***** INFORMATION SHOWN *****

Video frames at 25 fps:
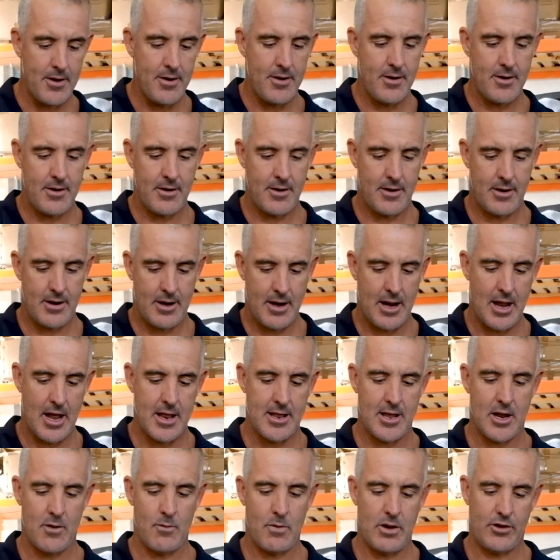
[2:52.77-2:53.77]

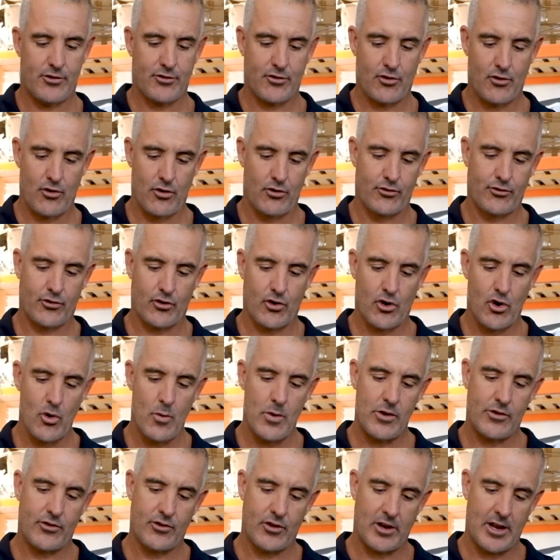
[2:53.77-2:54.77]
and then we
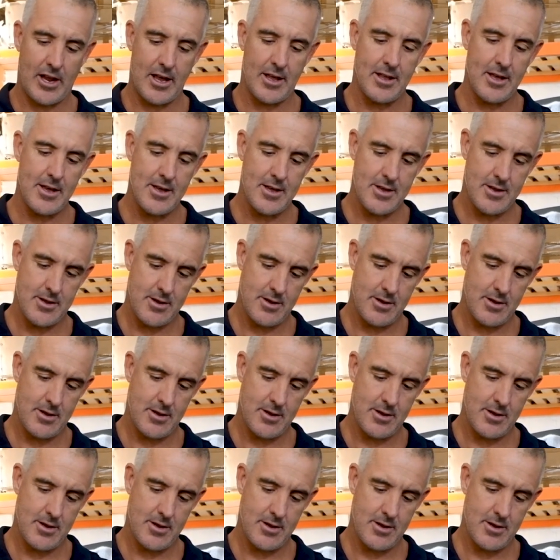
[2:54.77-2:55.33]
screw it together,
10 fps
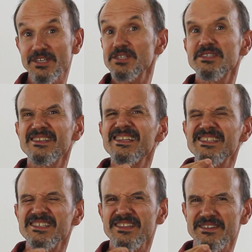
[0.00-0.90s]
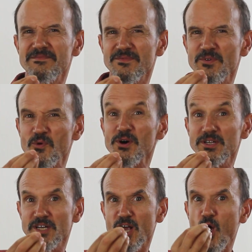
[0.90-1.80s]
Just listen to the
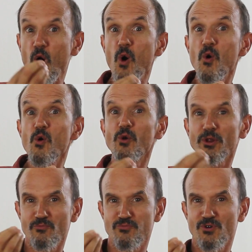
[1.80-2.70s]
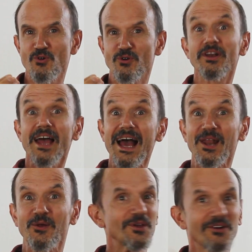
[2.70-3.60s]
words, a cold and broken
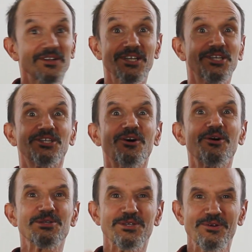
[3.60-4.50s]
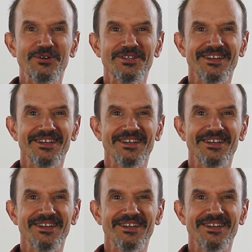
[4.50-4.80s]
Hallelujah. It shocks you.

*****
***** INFORMATION SHOWN *****

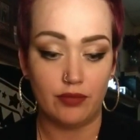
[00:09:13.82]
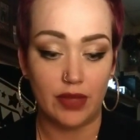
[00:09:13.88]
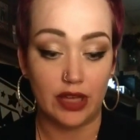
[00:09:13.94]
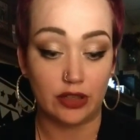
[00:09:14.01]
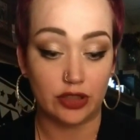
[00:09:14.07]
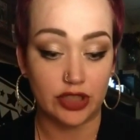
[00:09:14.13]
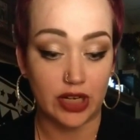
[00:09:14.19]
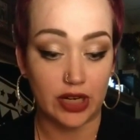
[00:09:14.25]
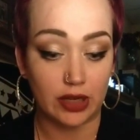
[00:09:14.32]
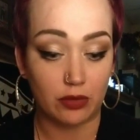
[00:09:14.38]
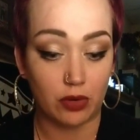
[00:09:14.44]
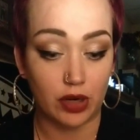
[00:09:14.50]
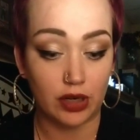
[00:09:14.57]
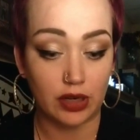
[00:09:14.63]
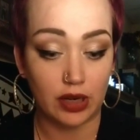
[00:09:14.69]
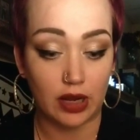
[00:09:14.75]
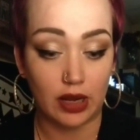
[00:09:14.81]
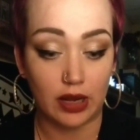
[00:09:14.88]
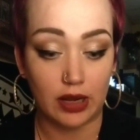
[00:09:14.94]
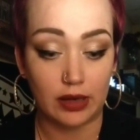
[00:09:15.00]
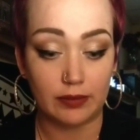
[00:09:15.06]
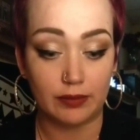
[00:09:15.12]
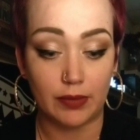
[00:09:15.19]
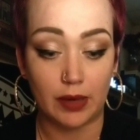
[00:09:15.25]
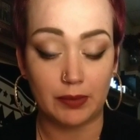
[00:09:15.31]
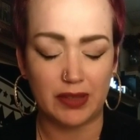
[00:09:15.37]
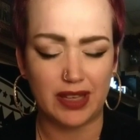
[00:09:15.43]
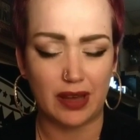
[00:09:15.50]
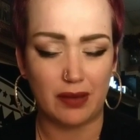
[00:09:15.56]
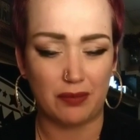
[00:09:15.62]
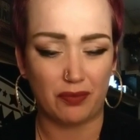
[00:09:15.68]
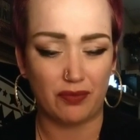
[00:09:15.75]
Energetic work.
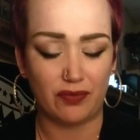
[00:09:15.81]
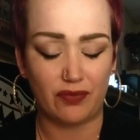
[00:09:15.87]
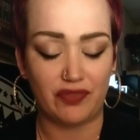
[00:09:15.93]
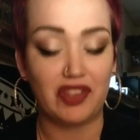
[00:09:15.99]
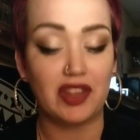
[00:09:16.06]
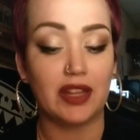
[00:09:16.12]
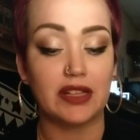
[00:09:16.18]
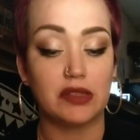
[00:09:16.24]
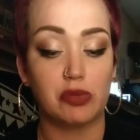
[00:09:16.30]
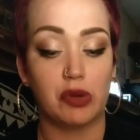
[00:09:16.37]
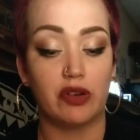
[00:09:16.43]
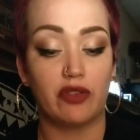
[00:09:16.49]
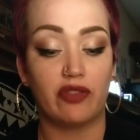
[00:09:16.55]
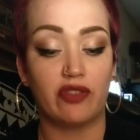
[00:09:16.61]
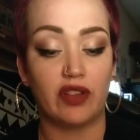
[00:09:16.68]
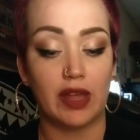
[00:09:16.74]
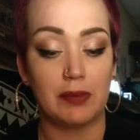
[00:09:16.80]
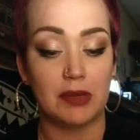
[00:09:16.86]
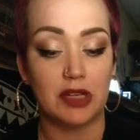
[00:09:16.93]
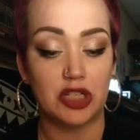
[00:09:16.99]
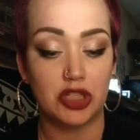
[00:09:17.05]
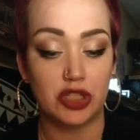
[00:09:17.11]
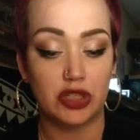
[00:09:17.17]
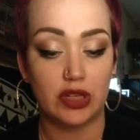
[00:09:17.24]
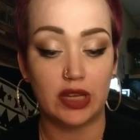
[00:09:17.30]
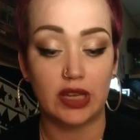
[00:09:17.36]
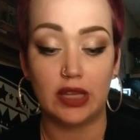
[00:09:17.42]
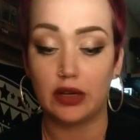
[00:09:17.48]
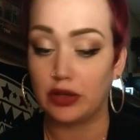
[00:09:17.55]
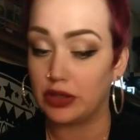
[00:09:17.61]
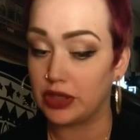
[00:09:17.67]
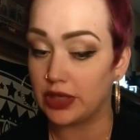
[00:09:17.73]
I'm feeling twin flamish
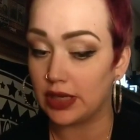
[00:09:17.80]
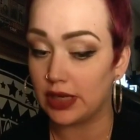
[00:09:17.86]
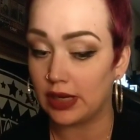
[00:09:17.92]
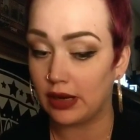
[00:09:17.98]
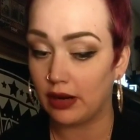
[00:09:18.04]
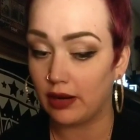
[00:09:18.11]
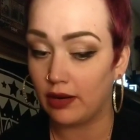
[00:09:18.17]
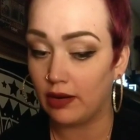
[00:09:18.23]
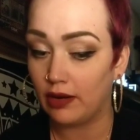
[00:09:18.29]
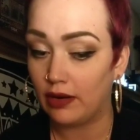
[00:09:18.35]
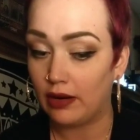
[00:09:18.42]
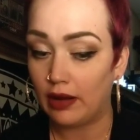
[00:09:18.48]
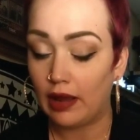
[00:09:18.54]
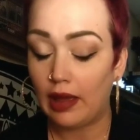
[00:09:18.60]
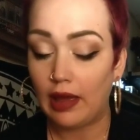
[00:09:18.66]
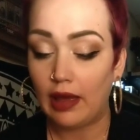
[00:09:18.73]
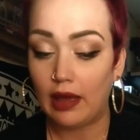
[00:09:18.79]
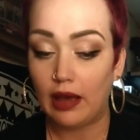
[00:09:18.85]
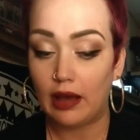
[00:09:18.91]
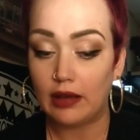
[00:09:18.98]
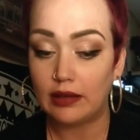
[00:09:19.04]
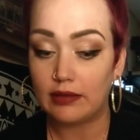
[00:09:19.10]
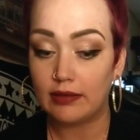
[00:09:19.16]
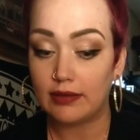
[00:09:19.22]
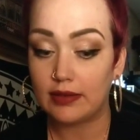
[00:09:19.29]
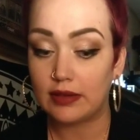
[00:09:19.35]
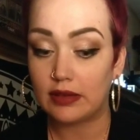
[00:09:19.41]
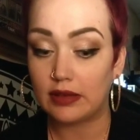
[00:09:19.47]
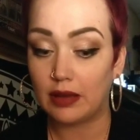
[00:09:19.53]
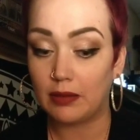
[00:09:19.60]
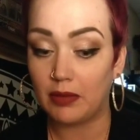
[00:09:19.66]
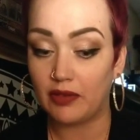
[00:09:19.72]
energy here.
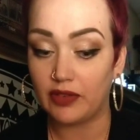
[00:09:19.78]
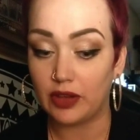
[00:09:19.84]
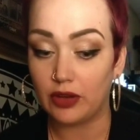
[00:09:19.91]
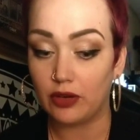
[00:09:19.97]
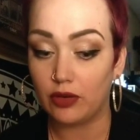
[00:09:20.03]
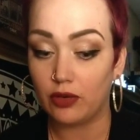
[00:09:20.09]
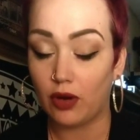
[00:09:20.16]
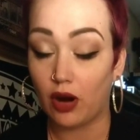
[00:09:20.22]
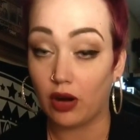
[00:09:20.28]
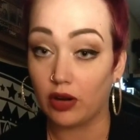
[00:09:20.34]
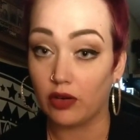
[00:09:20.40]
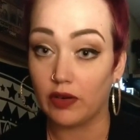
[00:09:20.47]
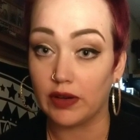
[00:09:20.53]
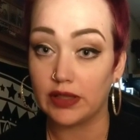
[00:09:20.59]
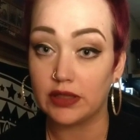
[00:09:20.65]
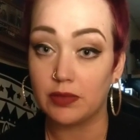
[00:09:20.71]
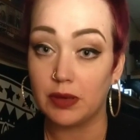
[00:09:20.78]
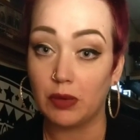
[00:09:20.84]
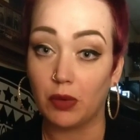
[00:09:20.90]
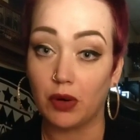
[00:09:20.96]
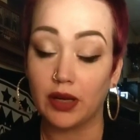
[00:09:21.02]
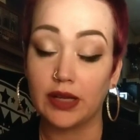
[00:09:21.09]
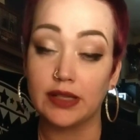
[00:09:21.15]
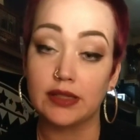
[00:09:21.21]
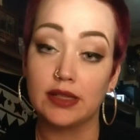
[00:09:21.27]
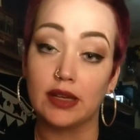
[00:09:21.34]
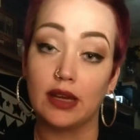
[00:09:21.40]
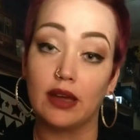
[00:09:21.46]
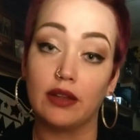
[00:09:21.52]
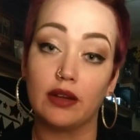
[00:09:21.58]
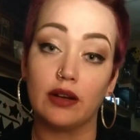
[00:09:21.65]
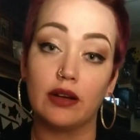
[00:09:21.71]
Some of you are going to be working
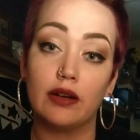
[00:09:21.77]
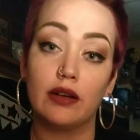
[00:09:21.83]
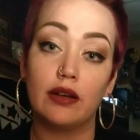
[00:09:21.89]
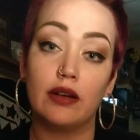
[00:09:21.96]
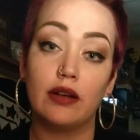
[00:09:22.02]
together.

*****

### [GOAL OF THE EXERCISE]
Above are the records; copy from them only the lines starting at the one containing "[00:09:14.32]" and ending at the one containing "[00:09:16.55]", exactly and without pictures.

### [RESPONSE BELOW]
[00:09:14.32]
[00:09:14.38]
[00:09:14.44]
[00:09:14.50]
[00:09:14.57]
[00:09:14.63]
[00:09:14.69]
[00:09:14.75]
[00:09:14.81]
[00:09:14.88]
[00:09:14.94]
[00:09:15.00]
[00:09:15.06]
[00:09:15.12]
[00:09:15.19]
[00:09:15.25]
[00:09:15.31]
[00:09:15.37]
[00:09:15.43]
[00:09:15.50]
[00:09:15.56]
[00:09:15.62]
[00:09:15.68]
[00:09:15.75]
Energetic work.
[00:09:15.81]
[00:09:15.87]
[00:09:15.93]
[00:09:15.99]
[00:09:16.06]
[00:09:16.12]
[00:09:16.18]
[00:09:16.24]
[00:09:16.30]
[00:09:16.37]
[00:09:16.43]
[00:09:16.49]
[00:09:16.55]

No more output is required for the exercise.